» **Task statement**
Reproduce all of the records word for word, omitting the pictures.

- - - - -

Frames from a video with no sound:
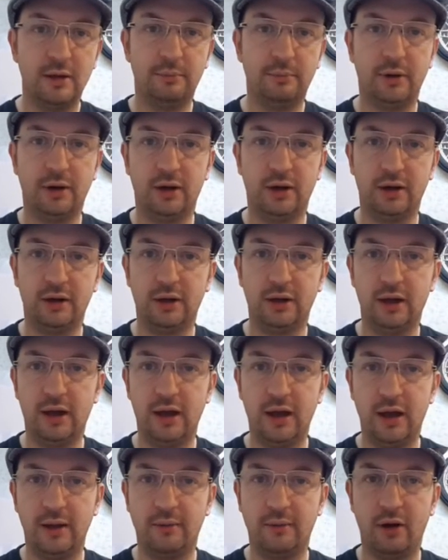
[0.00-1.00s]
But
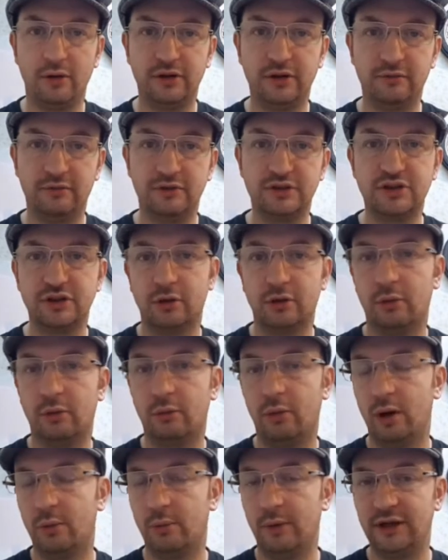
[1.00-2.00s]
on the original
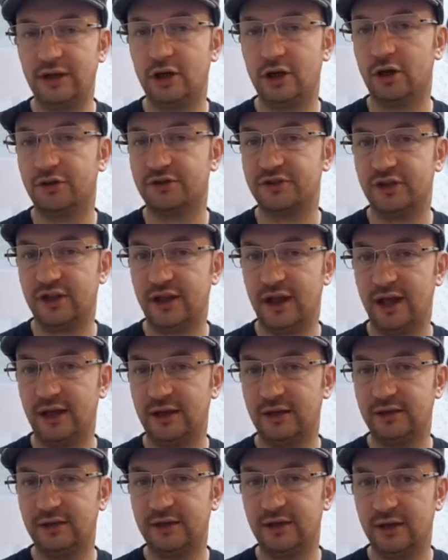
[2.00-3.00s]
one, when you got to the
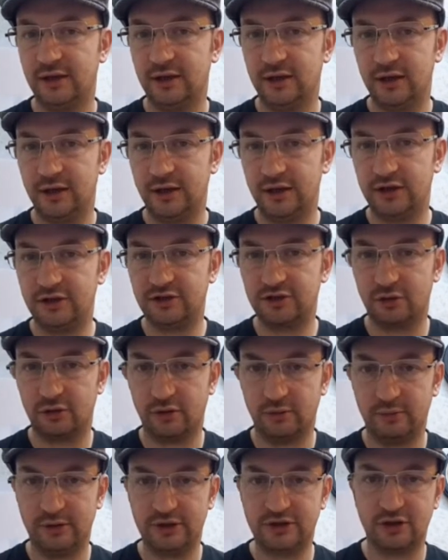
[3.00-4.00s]
end, you saw
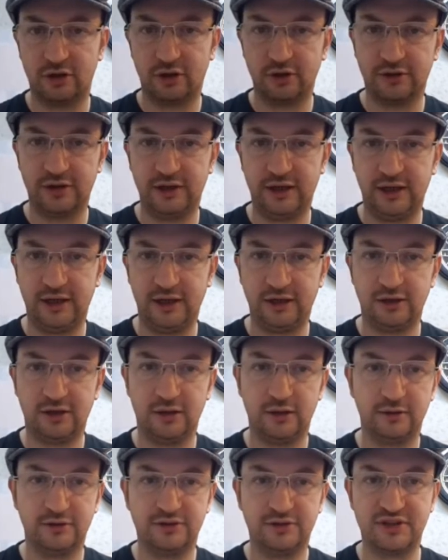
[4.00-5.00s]
them inside the
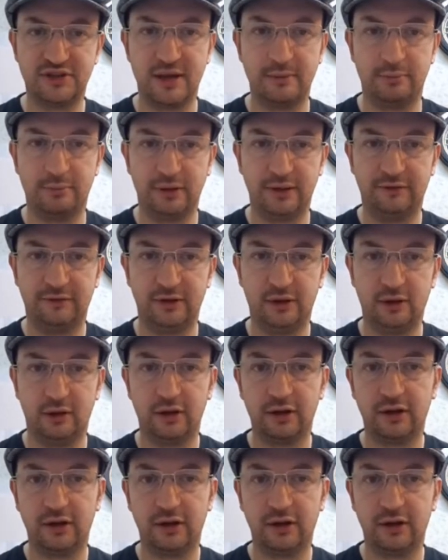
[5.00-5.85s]
temple, if you like,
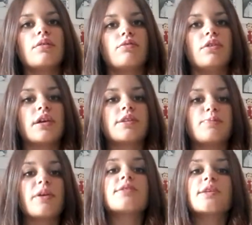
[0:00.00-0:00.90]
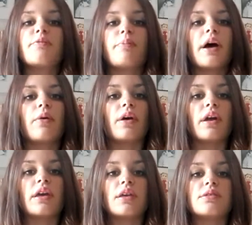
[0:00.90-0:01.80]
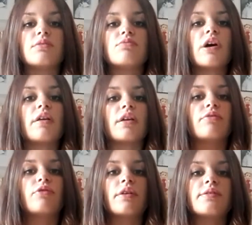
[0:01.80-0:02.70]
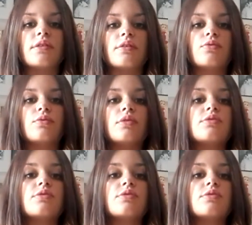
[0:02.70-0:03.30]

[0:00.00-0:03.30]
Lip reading: The expressive power is entirely entrusted to the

- - - - -

» **Task answer**
Frames from a video with no sound:
[0.00-1.00s]
But
[1.00-2.00s]
on the original
[2.00-3.00s]
one, when you got to the
[3.00-4.00s]
end, you saw
[4.00-5.00s]
them inside the
[5.00-5.85s]
temple, if you like,
[0:00.00-0:00.90]
[0:00.90-0:01.80]
[0:01.80-0:02.70]
[0:02.70-0:03.30]

[0:00.00-0:03.30]
Lip reading: The expressive power is entirely entrusted to the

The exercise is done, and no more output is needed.